*Input data:*
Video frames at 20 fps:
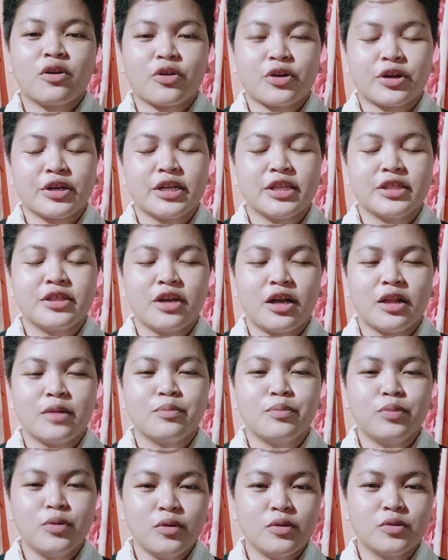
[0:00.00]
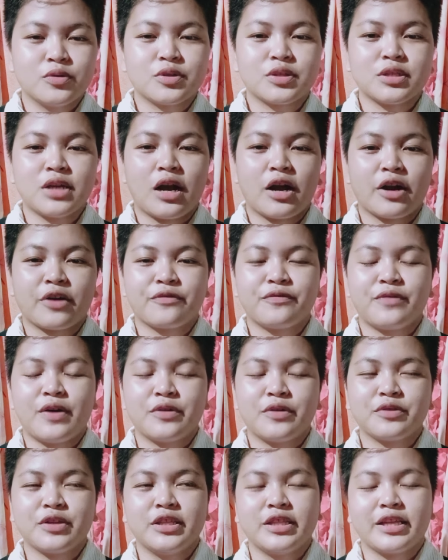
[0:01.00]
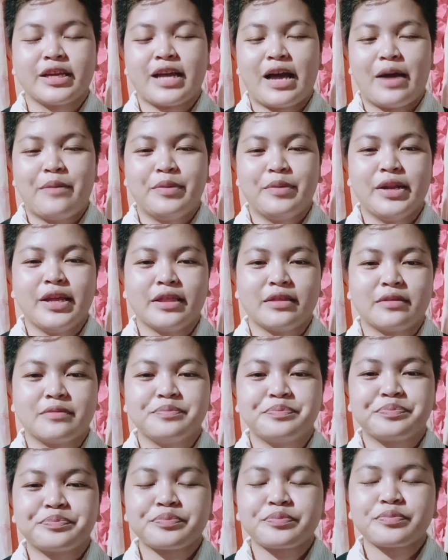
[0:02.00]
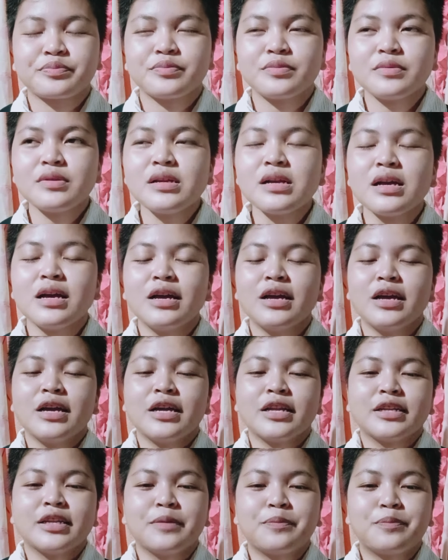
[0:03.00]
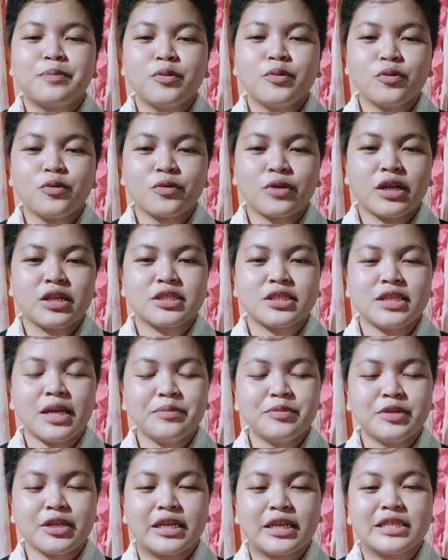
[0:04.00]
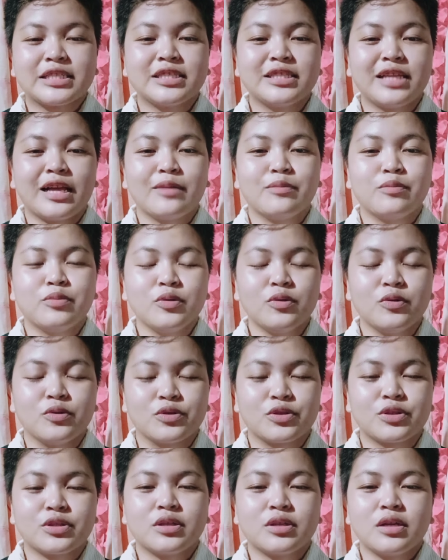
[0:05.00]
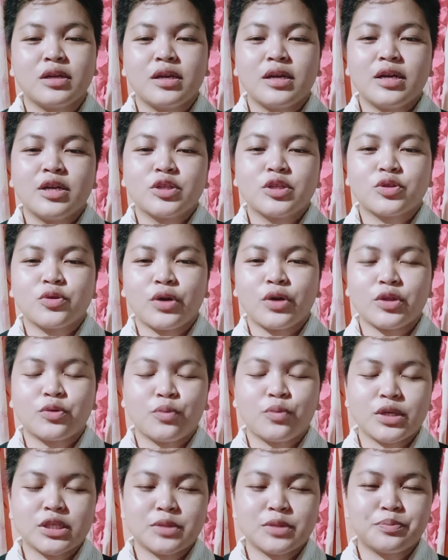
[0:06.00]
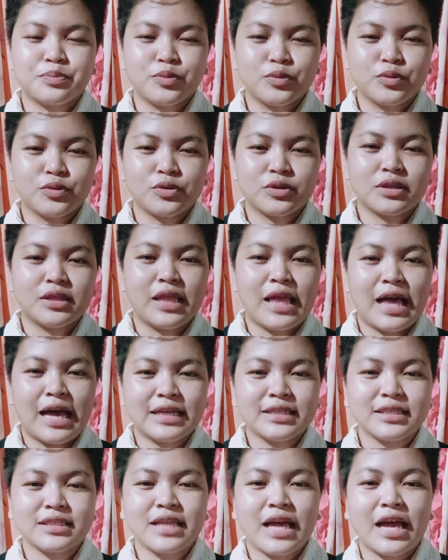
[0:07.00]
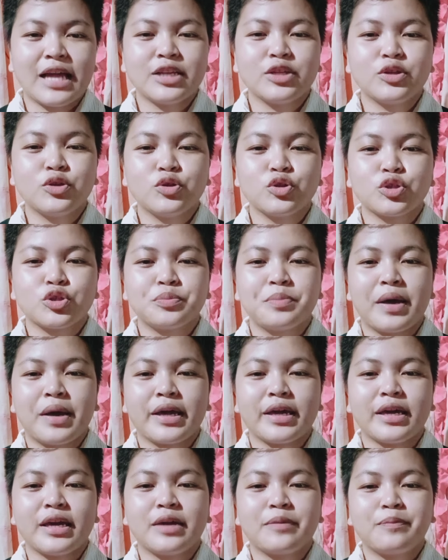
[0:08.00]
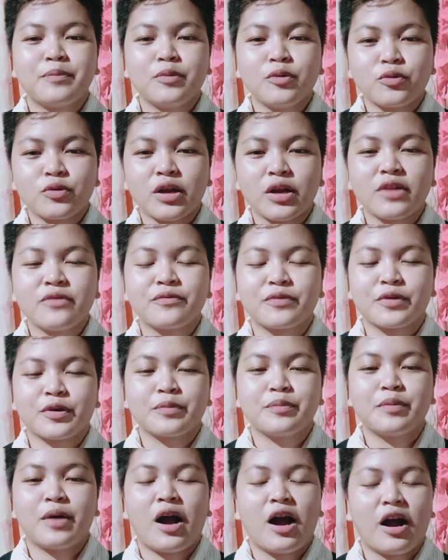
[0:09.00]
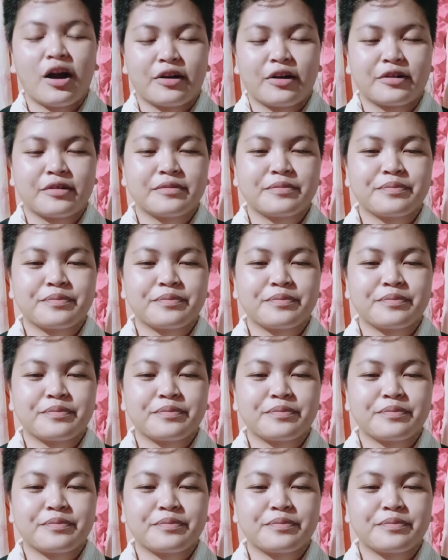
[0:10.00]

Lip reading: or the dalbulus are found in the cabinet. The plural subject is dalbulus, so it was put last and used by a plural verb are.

*Problem statement:*
Your answer must be an exact repeat of all the records, minus the pictures.

*Reply to the task:*
Video frames at 20 fps:
[0:00.00]
[0:01.00]
[0:02.00]
[0:03.00]
[0:04.00]
[0:05.00]
[0:06.00]
[0:07.00]
[0:08.00]
[0:09.00]
[0:10.00]

Lip reading: or the dalbulus are found in the cabinet. The plural subject is dalbulus, so it was put last and used by a plural verb are.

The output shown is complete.